Scott Hanneman is a first year doctoral student at the University of Louisville. He received a B.A. degree in Psychology from the University of Iowa with distinction in May of 2008. At the University of Iowa Scott actively researched various topics in psychology including: psycho-physiological reactivity, psychopathy, and quality of life. In future research at the U of L, Scott hopes to explore the reciprocal relationship between the mind and the body using psycho-physiological instruments. He is also interested in researching how mindfulness-based exercises may decrease symptom severity in individuals suffering from medical disorders.

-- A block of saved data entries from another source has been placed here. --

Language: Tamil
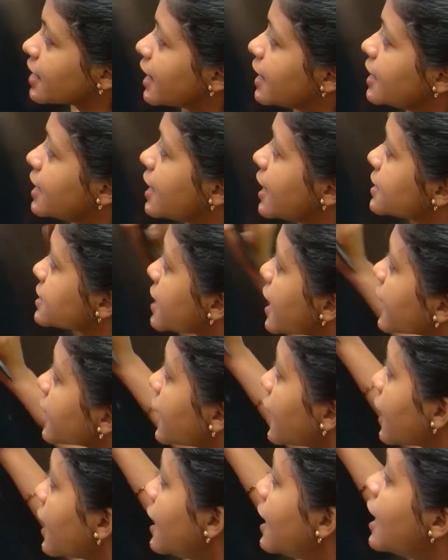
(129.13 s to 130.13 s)
ரெய்னி ரேஸ்
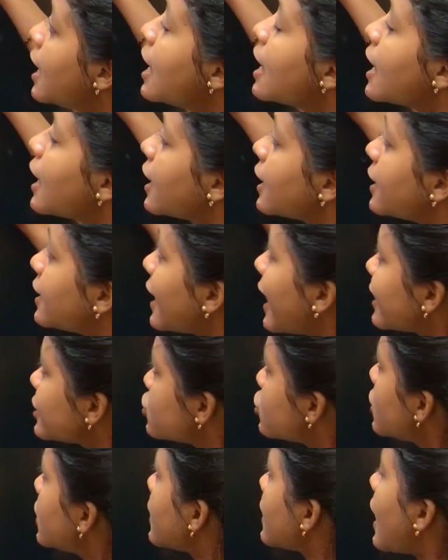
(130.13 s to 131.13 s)
கேட்குறாங்க
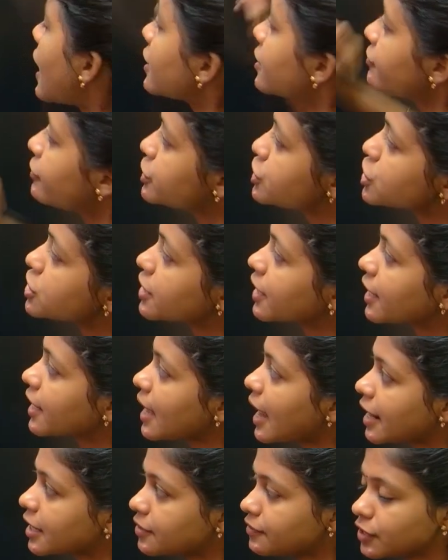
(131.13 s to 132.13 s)
நேச்சுரல் அண்ட் ஆர்டிஃபிஷியல்
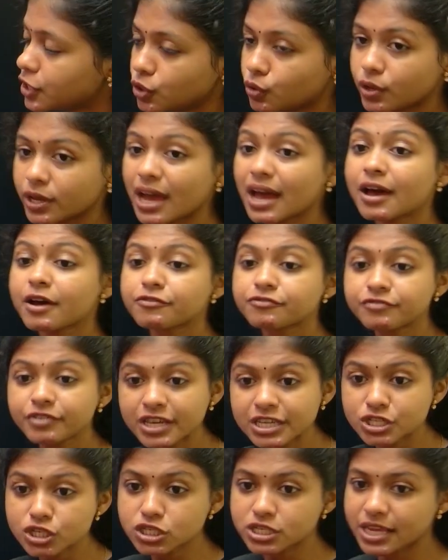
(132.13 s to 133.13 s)
ரேடியோ ஆக்டிவிட்டியுடைய
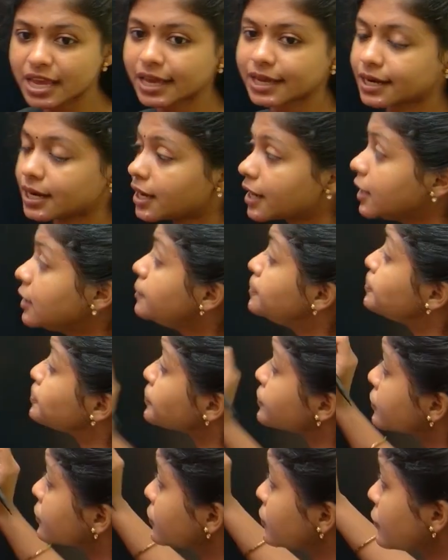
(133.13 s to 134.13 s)
ஃபீச்சர்ஸ் கேட்குறாங்க
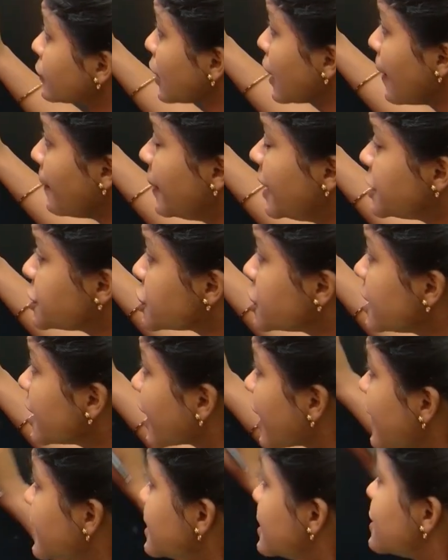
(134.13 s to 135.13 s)
மென்ஷன் த
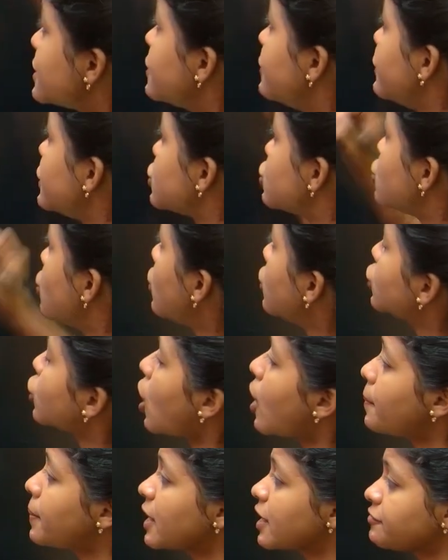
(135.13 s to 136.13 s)
கேசஸ் இன் விச் நோ
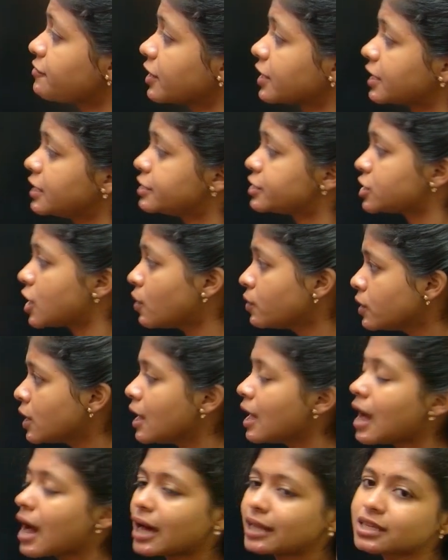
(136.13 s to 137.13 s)
டாப்ளர் எஃபெக்ட் இன் சவுண்ட்
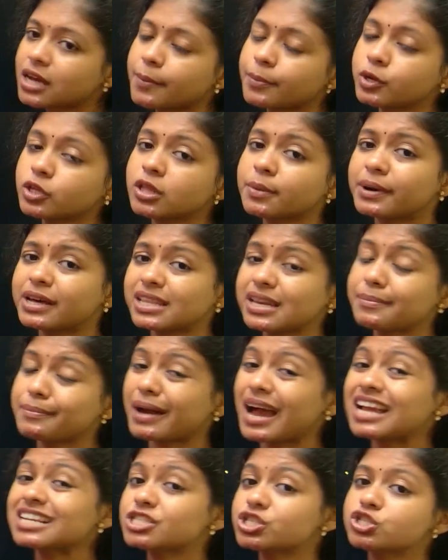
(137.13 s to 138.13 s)
அதுக்கப்புறம் இந்த மாதிரி
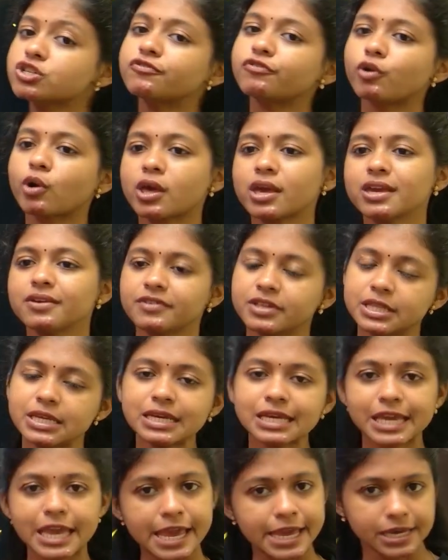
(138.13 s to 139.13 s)
மேட்ச் த ஃபாலோயிங் வந்து
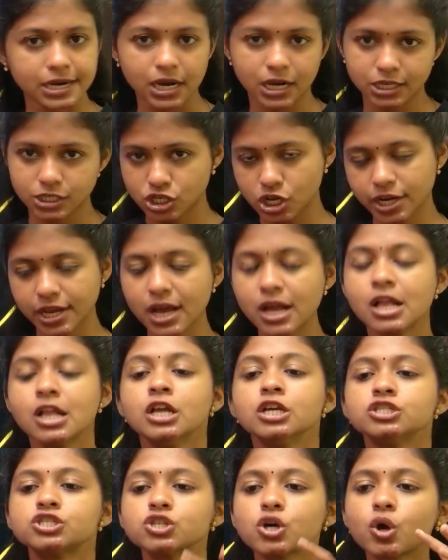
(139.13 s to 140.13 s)
கேட்குறாங்க சரியா
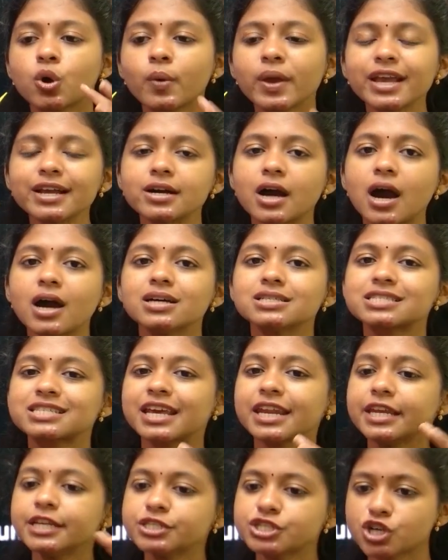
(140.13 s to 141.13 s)
ஸோ குயிக்காக
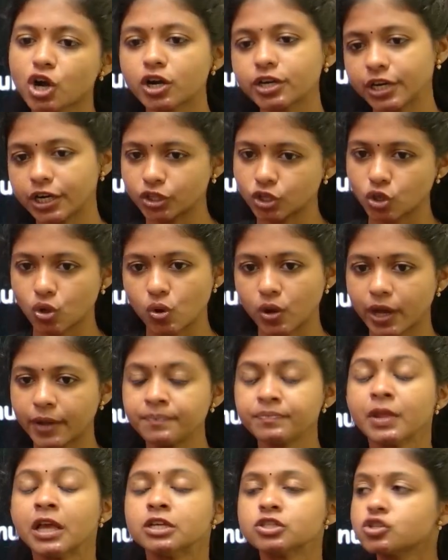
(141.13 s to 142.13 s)
ஸ்க்ரீன்ஷாட் எடுத்துக்கோங்க
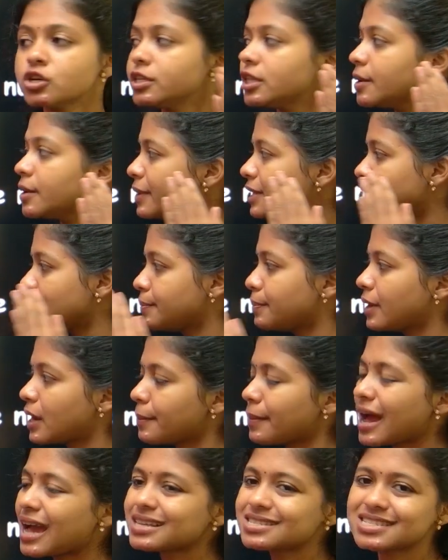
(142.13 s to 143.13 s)
ஸோ இதே மாதிரி இப்போ
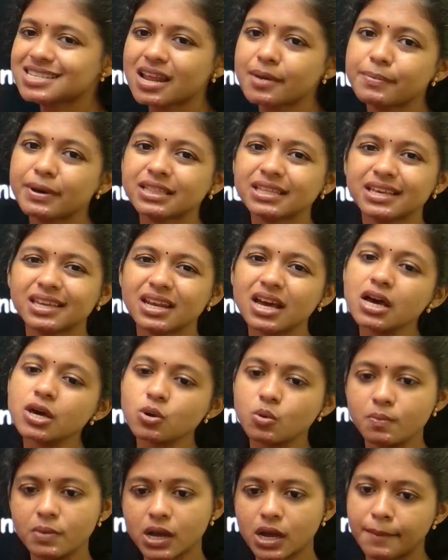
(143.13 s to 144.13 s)
நான் மேக்ஸ்லாம் பார்த்தீங்கன்னா
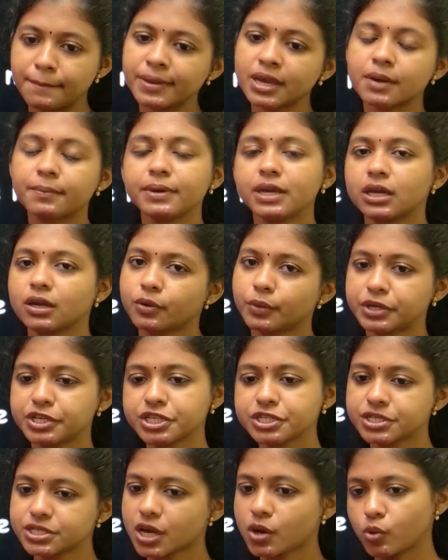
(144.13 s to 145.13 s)
ரொம்ப கம்மி கம்மி
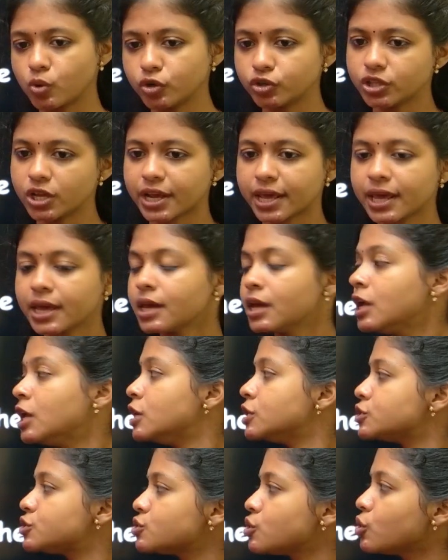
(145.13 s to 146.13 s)
கொஷின்ஸ் தான் கொடுத்துருக்கேன்
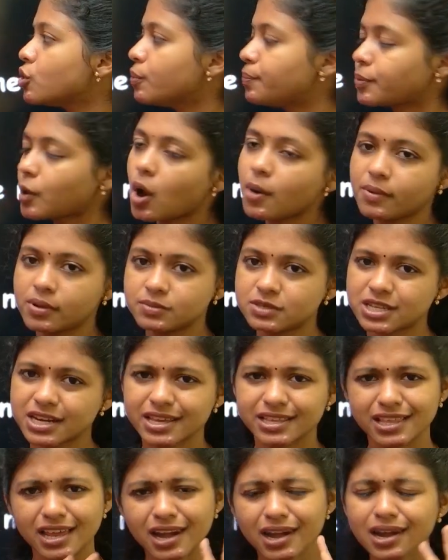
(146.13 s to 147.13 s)
ஸோ ப்ராப்ளம்ஸ்
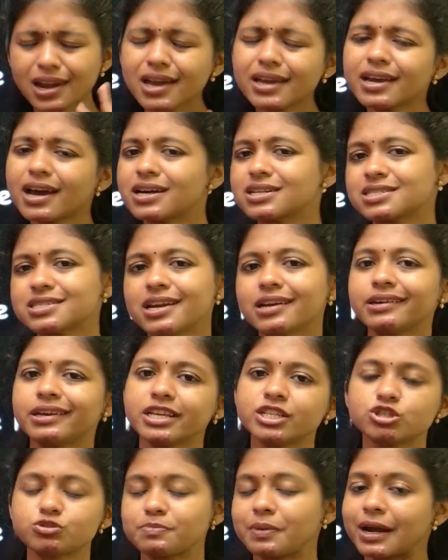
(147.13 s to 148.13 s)
இருக்குது இதெல்லாம் யார் சார்
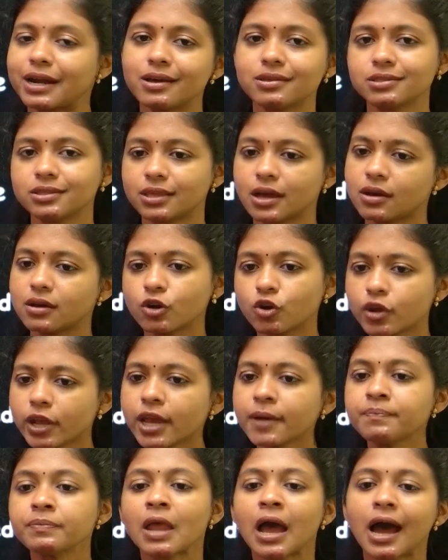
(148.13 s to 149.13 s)
டீச் பண்ணது தான் ஓகே
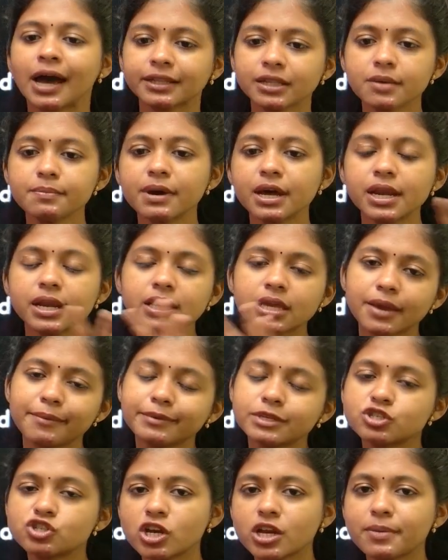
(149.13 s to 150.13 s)
அதே மாதிரி
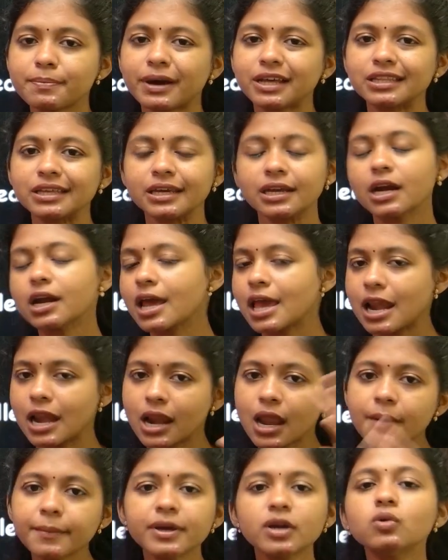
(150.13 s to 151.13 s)
கெமிஸ்ட்ரிலையும் பார்த்தீங்கன்னா நான்
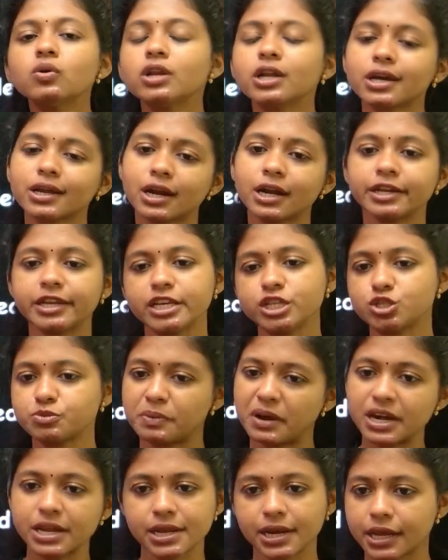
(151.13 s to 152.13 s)
எல்லாமே உங்களுக்கு நான் டீச்
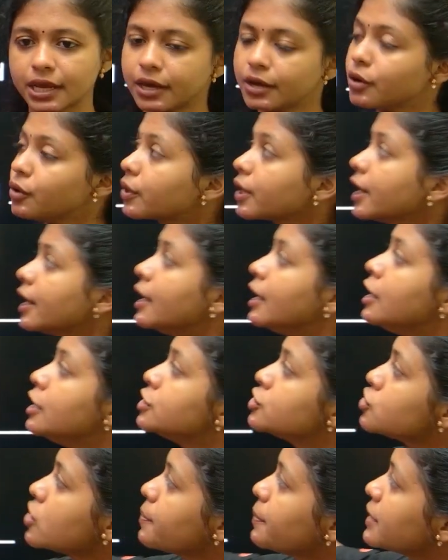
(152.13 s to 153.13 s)
பண்ணியிருக்கேன் ஓகே
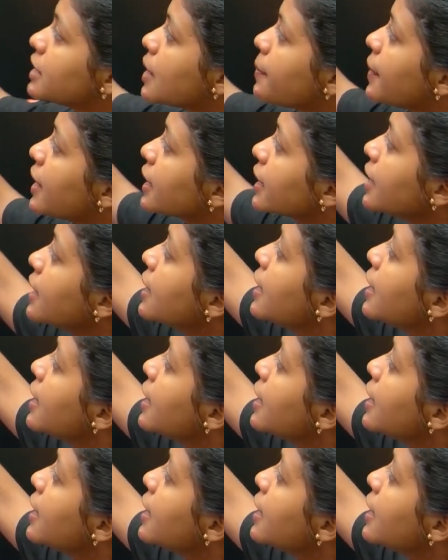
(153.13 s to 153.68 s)
ஸோ இப்போ இதில் பாருங்க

Dr. Inka Weissbecker, Ph.D., MPH
Global Mental Health and Psychosocial Advisor
Dr. Weissbecker is a health psychologist specializing in the psychobiological impact of natural and man-made disasters, humanitarian crises and civil unrest. Her goals are to shed light on interventions at the individual and public policy levels to alleviate the impact of disaster and trauma in the US and abroad. She also works on elucidating the effects of climate change on health, including mental health. Many of her projects revolve around developing mutually beneficial partnerships and projects between United Nations agencies, NGO's and academic institutions that incorporate research and education. She received her PhD in Clinical Psychology at the University of Louisville and she completed her clinical psychology internship at the University of South Florida, Louis de la Parte Florida Mental Health Institute (FMHI). Dr. Weissbecker is currently pursuing her MPH at Harvard University, specializing in International Health. Dr. Weissbecker is also an NGO representative of the International Union of Psychological Science (IUPsyS) to the United Nations (UN) Economic and Social Council and part of the NGO Committee of Mental Health (Stress and Trauma Working Group), which advises the UN regarding mental health issues, research findings and policy decisions.
Dr. Eric Dedert, Ph.D.
Duke University Medical Center
Durham Veterans Affairs Medical Center
Dr. Dedert is a postdoctoral fellow at Duke University Medical Center and the Durham Veterans Affairs Medical Center. Clinically, he is interested in the promotion of behavioral health in underserved groups and patients with chronic illness, as well as the treatment of posttraumatic stress disorder (PTSD). His research interests are in trauma, smoking, cancer, and circadian rhythms. Eric is currently doing research on smoking cessation interventions in patients with PTSD.
Andrea Floyd, Ph.D.
Department of Behavioral Science
University of Kentucky College of Medicine
Dr. Floyd is a graduate of the Clinical Psychology Ph.D. program at the University of Louisville. She completed her clinical psychology internship specializing in Behavioral Medicine at Brown University Medical School. She is currently a postdoctoral scholar at the University of Kentucky College of Medicine and is participating in a training grant focusing on cancer prevention and control in rural populations. Andrea has a broad interest in the fields of health psychology, psycho-oncology and psychosocial intervention. She is interested in investigating the effects of stress and psychosocial issues on adjustment, neuroendocrine and immune function, as well as disease status and quality of life in chronic disease, particularly cancer. She also has a strong interest in health disparities, health behavior change as well as individual difference factors, which may be protective for adjustment to difficult life situations.